Livre : Les Anarchistes russes, les Soviets et la Révolution de 1917




« Tout le pouvoir aux soviets ! » Ce cri de ralliement, opportunément confisqué et galvaudé par les bolcheviks à partir de 1917, Alexandre Skirda nous démontre avec brio qu’il est inscrit au cœur des habitudes du peuple russe, trop souvent présenté comme servile et résigné.

Dans un ouvrage richement documenté et récemment réédité par les indispensables éditions Spartacus, l’auteur aussi érudit que discret des Anarchistes russes, les soviets et la révolution russe de 1917 retrace avec soin les racines des coutumes libertaires historiquement présentes chez les populations slaves. Que ce soit à travers les mirs ou les vetchés (sortes de communes et de regroupements agricoles), celles-ci sont les héritières d’une longue tradition d’organisation collective et démocratique.

Ce n’est donc pas un hasard si la Révolution russe de 1917 a démarré sous les meilleurs auspices avec la constitution de centaines et de milliers de comités d’usine, de soldats et de paysans, prenant en main l’organisation de la vie économique et sociale. Et ce n’est qu’au prix d’un terrible coup de force que les militants bolcheviks reprirent à leur compte la grande révolution soviétique et la pervertirent par la centralisation étatique et la folie autoritaire.

Bien avant Kronstadt, dès le printemps 1918, les anarchistes seront les premières victimes de la répression du nouveau pouvoir. Emprisonnés, déportés, éliminés, ils payeront chèrement leur combat pour l’autonomie des soviets et leur opposition à la dictature du « prolétariat » ou plutôt de ses pseudo-représentants.

À travers un remarquable travail d’historien, compilant sources inédites et traductions, le russisant Alexandre Skirda démontre irréfutablement l’affiliation directe entre léninisme et stalinisme.

Les crimes du second n’ayant été rendus possibles que par l’acharnement du premier à étouffer les instincts de liberté du peuple russe par la mise en place d’un appareil d’État impitoyable. Les gènes de la dégénérescence totalitaire étaient inscrits au plus profond de la conception autoritaire du pouvoir bolchevique.

Dans une seconde partie plus convenue, l’historien regroupe une série de quatorze textes datant de 1918 à 1927 dans lesquels ils donnent la parole à des libertaires ayant vécu de près ou de loin la Révolution russe. On y retrouve évidemment Alexandre Berkman, Emma Goldmann et Piotr Archinov, mais aussi des personnages moins connus tels que Anatole Gorélik ou Valesky.
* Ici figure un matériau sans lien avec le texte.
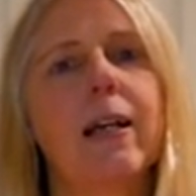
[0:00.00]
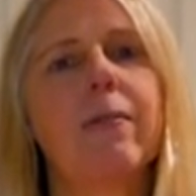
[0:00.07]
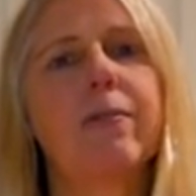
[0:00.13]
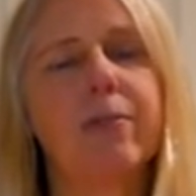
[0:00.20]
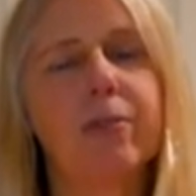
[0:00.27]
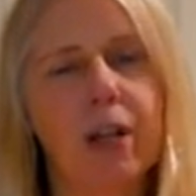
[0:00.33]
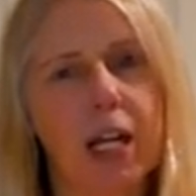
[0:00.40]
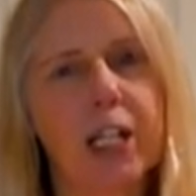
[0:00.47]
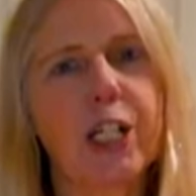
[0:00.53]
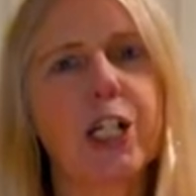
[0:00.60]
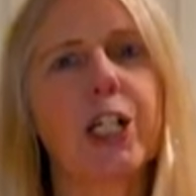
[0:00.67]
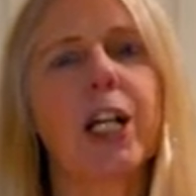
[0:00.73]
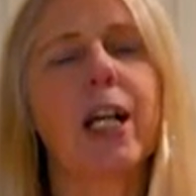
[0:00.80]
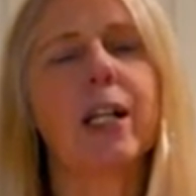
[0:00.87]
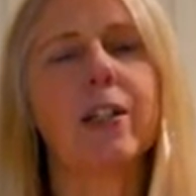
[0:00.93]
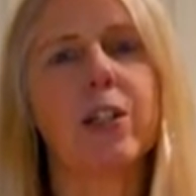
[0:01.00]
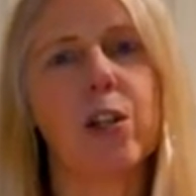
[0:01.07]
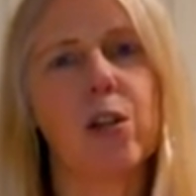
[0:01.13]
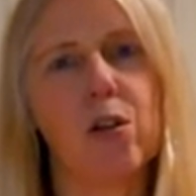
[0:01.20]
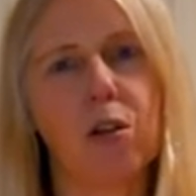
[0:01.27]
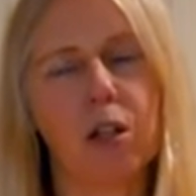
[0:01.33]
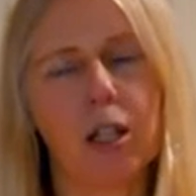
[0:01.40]
fresh and
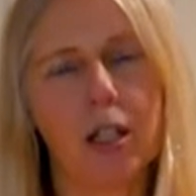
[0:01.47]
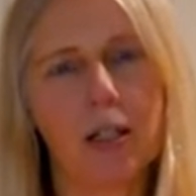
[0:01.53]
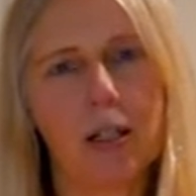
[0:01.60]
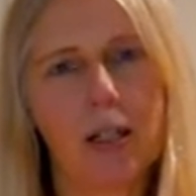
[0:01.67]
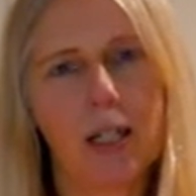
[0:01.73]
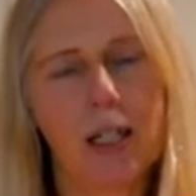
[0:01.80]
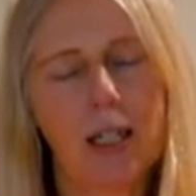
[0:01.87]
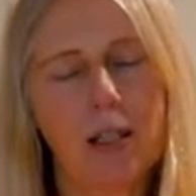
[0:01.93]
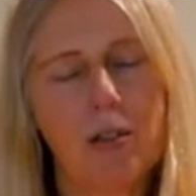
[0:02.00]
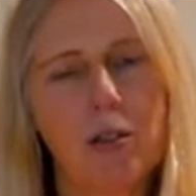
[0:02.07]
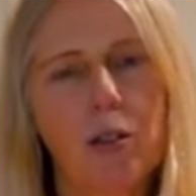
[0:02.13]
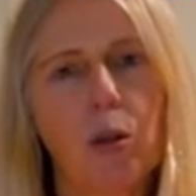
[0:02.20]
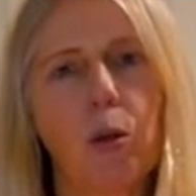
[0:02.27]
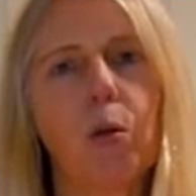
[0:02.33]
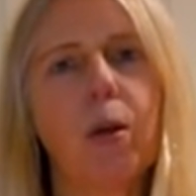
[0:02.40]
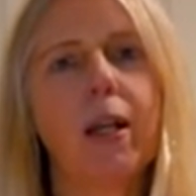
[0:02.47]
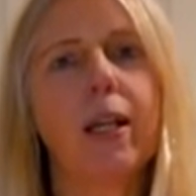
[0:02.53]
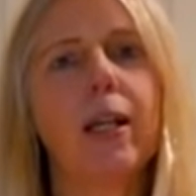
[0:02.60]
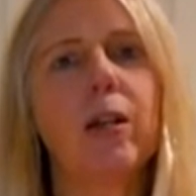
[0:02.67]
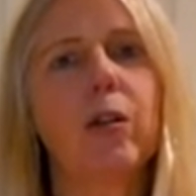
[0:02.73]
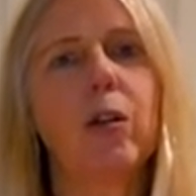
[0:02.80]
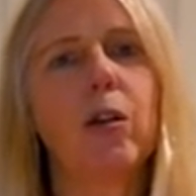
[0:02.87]
young. So
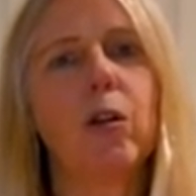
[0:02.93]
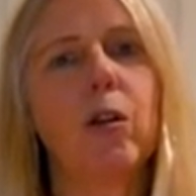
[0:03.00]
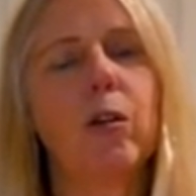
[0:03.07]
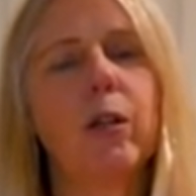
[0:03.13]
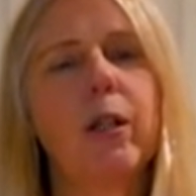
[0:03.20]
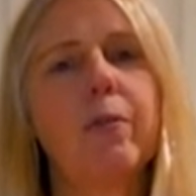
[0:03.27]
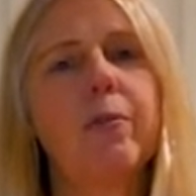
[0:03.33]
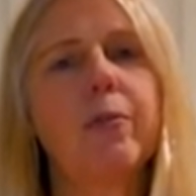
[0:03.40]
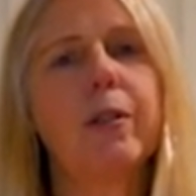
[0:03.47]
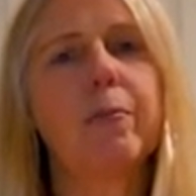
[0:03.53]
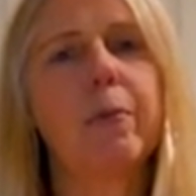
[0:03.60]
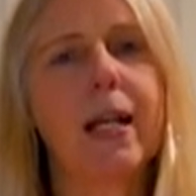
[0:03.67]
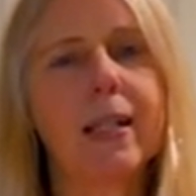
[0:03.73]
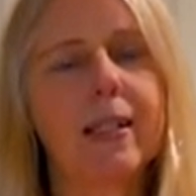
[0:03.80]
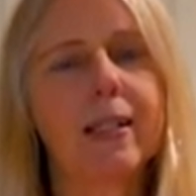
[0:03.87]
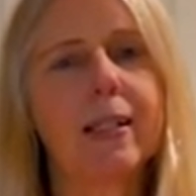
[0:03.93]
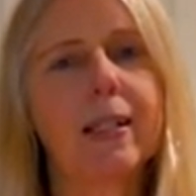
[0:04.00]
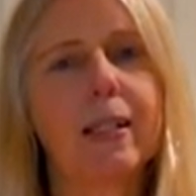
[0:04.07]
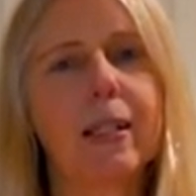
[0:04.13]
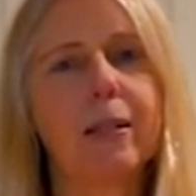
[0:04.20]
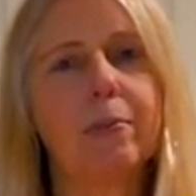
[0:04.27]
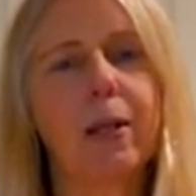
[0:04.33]
you're looking for the
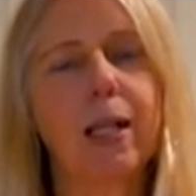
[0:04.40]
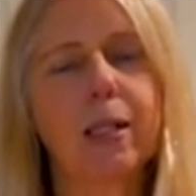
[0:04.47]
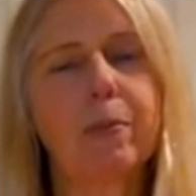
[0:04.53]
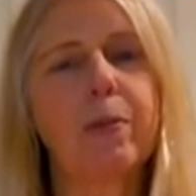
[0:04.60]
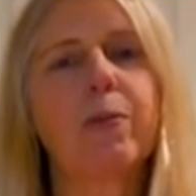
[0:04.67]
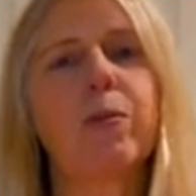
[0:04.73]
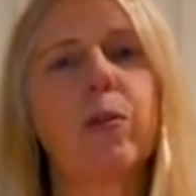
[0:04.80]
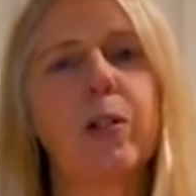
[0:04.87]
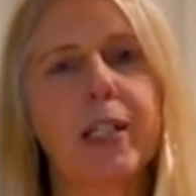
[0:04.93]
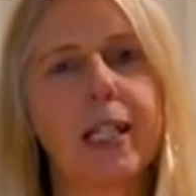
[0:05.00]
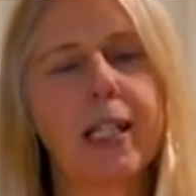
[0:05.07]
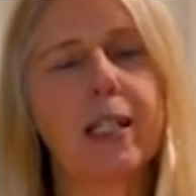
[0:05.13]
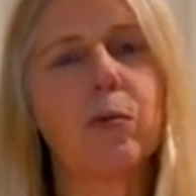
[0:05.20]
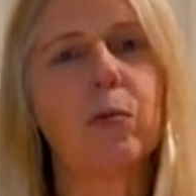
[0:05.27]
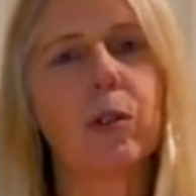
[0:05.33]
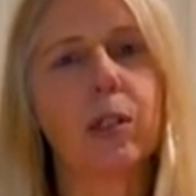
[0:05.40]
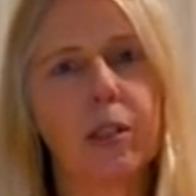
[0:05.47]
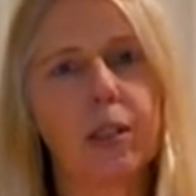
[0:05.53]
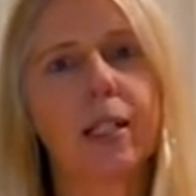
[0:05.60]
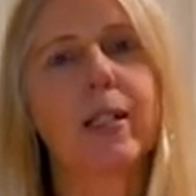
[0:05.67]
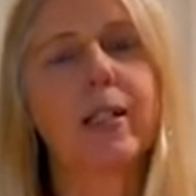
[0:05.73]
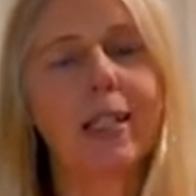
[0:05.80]
best before date
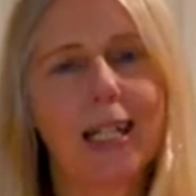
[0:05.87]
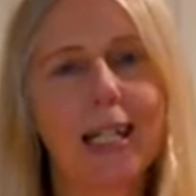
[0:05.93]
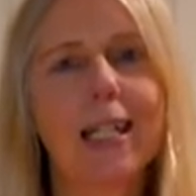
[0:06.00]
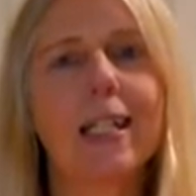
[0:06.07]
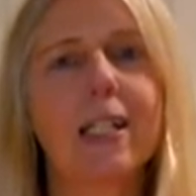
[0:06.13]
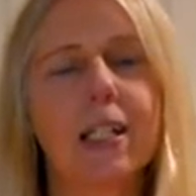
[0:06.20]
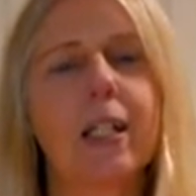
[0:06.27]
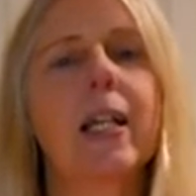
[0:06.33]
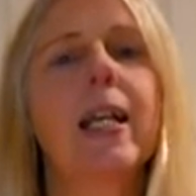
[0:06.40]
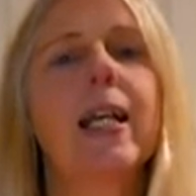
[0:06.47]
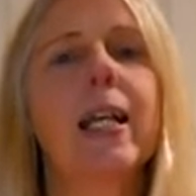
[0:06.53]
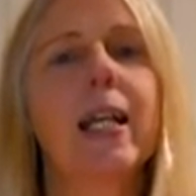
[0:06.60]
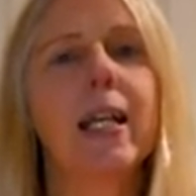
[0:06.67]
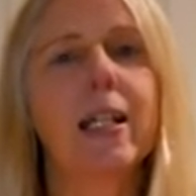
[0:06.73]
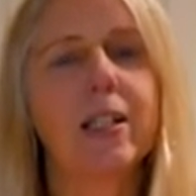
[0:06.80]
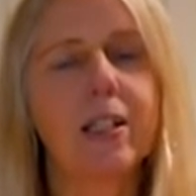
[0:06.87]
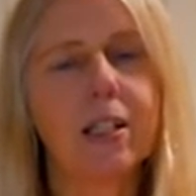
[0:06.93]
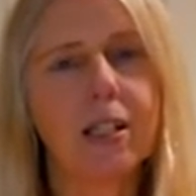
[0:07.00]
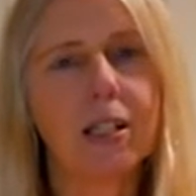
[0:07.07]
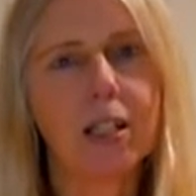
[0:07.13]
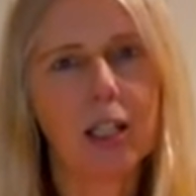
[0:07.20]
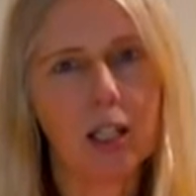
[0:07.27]
that tells you it's
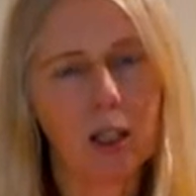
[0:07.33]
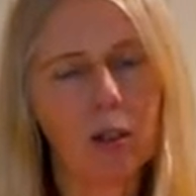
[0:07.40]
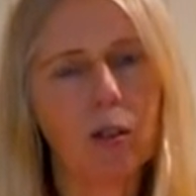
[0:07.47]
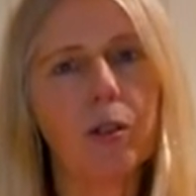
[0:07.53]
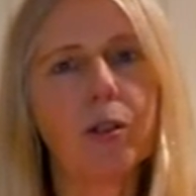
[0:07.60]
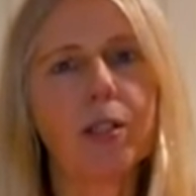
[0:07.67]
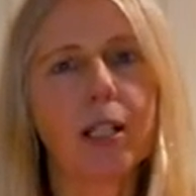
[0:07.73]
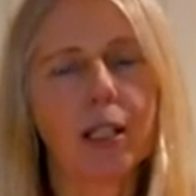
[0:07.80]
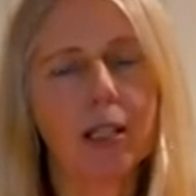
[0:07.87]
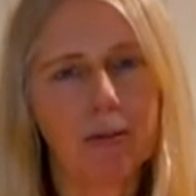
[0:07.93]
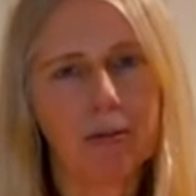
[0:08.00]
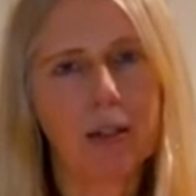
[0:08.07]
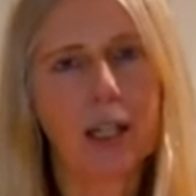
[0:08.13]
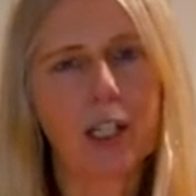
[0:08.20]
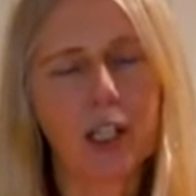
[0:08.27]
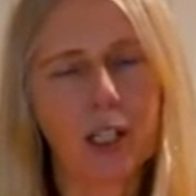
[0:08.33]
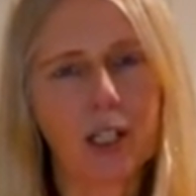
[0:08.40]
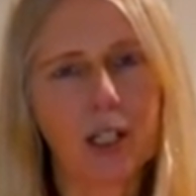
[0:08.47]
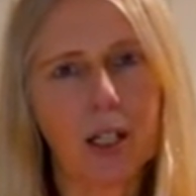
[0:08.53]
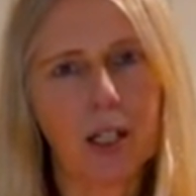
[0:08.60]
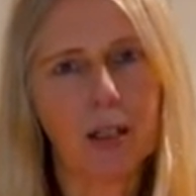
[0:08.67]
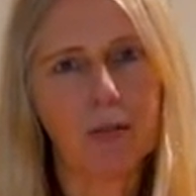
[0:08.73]
the youngest and the
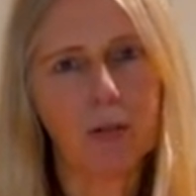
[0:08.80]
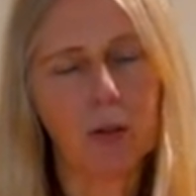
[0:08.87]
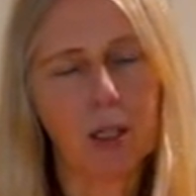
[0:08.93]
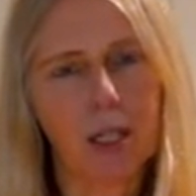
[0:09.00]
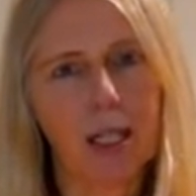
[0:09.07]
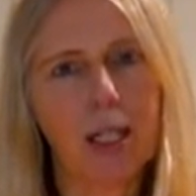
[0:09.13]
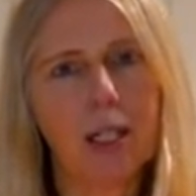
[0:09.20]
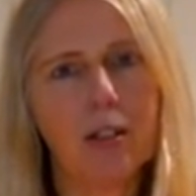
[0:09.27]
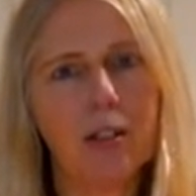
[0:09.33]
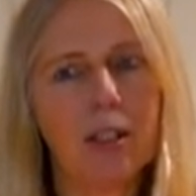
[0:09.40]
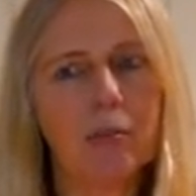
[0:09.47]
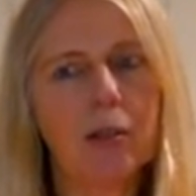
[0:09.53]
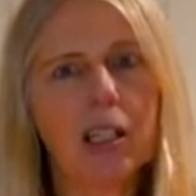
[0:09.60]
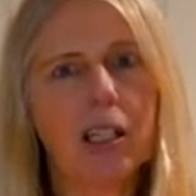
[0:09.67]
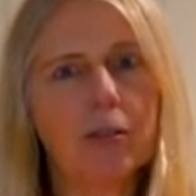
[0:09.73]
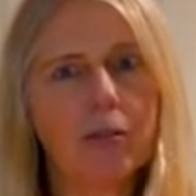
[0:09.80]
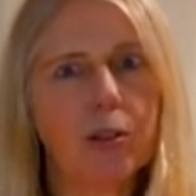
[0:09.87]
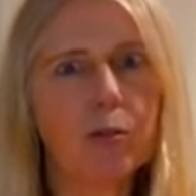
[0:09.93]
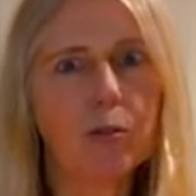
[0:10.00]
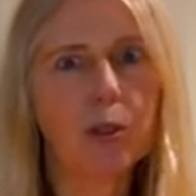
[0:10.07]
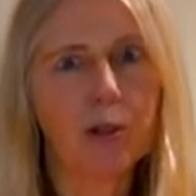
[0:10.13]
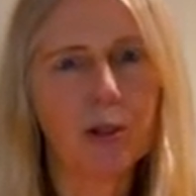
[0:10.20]
freshest olive oil. So you might have to
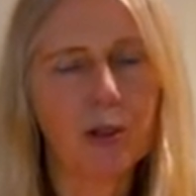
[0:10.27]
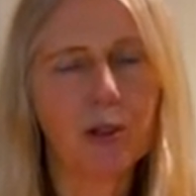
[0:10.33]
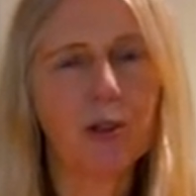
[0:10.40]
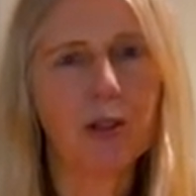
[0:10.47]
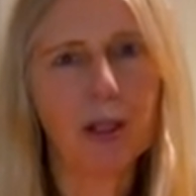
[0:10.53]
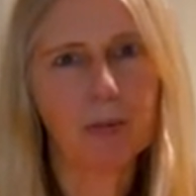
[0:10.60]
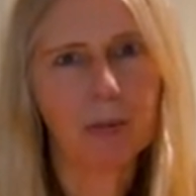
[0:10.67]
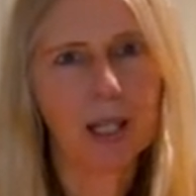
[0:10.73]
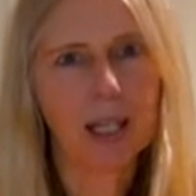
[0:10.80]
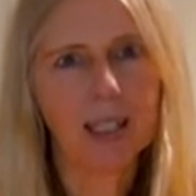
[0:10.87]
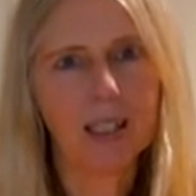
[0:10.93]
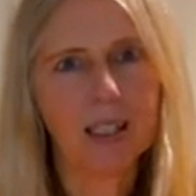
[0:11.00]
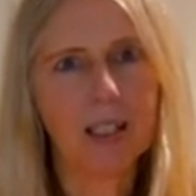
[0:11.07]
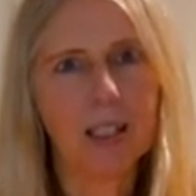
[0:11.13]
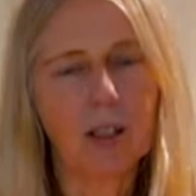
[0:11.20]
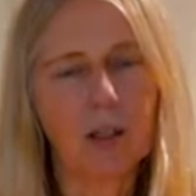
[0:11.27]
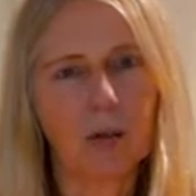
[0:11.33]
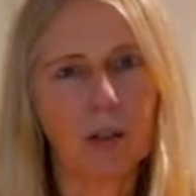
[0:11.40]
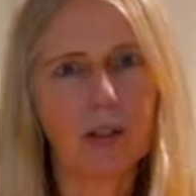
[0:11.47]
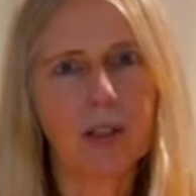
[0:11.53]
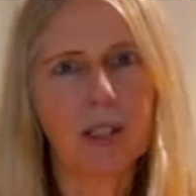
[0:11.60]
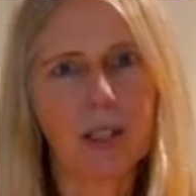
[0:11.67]
root through them, and
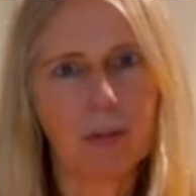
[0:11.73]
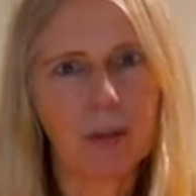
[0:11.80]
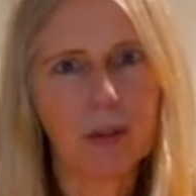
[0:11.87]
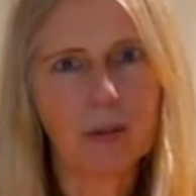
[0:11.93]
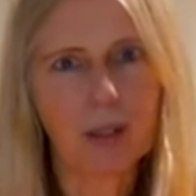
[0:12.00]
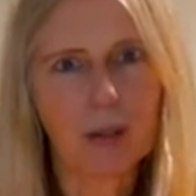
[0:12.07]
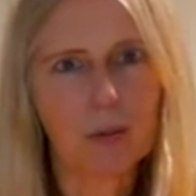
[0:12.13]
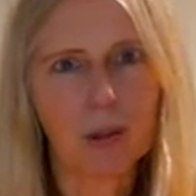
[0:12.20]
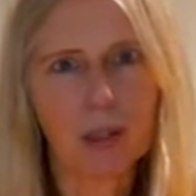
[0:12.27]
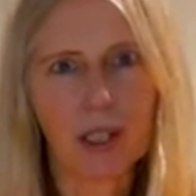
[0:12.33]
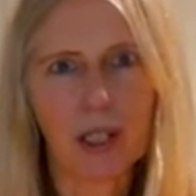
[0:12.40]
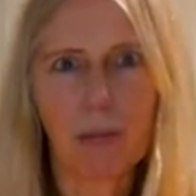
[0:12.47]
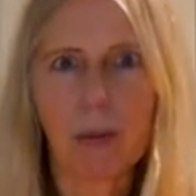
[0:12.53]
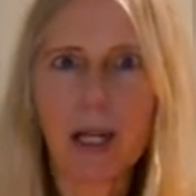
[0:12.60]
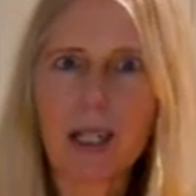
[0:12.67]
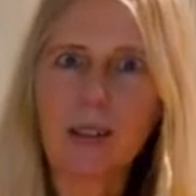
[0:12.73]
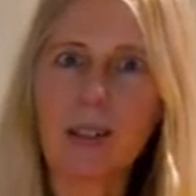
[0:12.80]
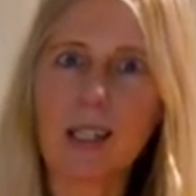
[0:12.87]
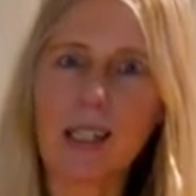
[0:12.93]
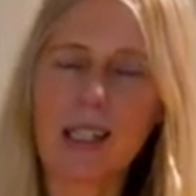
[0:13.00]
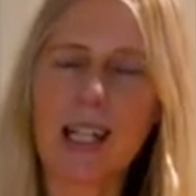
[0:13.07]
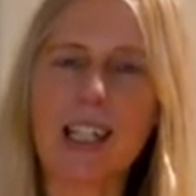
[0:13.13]
because sometimes they're put at the back, so
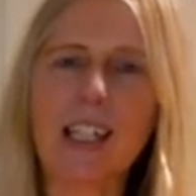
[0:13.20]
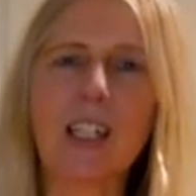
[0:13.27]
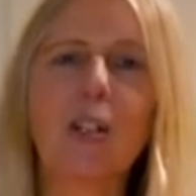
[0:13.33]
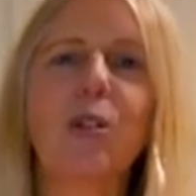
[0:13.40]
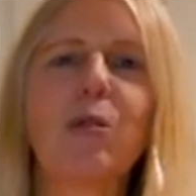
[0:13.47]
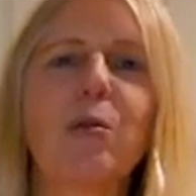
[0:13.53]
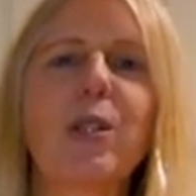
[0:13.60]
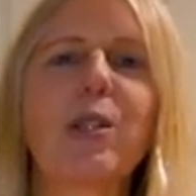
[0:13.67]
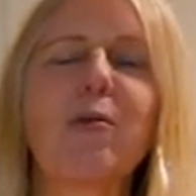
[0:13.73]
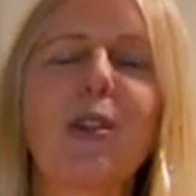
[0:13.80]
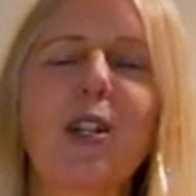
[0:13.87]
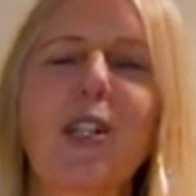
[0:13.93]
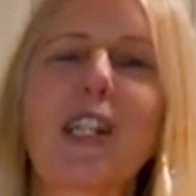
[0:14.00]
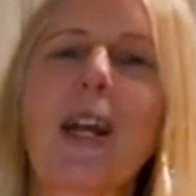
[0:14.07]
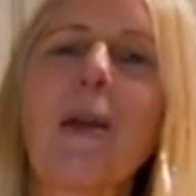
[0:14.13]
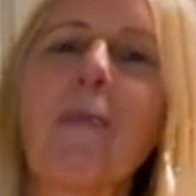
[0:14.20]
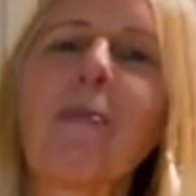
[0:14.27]
they sell the old ones first.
Mention spéciale pour les analyses de Rudolf Rocker et Efim Yartchouk sur les origines du système des soviets et leur rôle dans la révolution russe.

Alexandre Skirda clôt ce livre savant par une savoureuse lecture de l’anarchisme dans l’historiographie soviétique. On ne manquera pas de sourire – ou de bondir – devant les anathèmes, contre-vérités et qualificatifs dispensés par la propagande bolchevique.

Cet ouvrage, brillant quoique parfois un peu indigeste, a le grand mérite de nous rappeler les mérites des anarchistes pendant la révolution de 1917, mais aussi et surtout les raisons de leur échec. C’est à la lumière de cette expérience historique unique que les militants communistes libertaires d’aujourd’hui doivent forger leurs pratiques et leur capacité d’organisation afin d’ouvrir à nouveau l’horizon radieux de la révolution sociale.

Julien (AL Montpellier)

  • Alexandre Skirda, Les Anarchistes russes, les Soviets et la Révolution de 1917, Spartacus, 2016, 348 pages, 19 euros.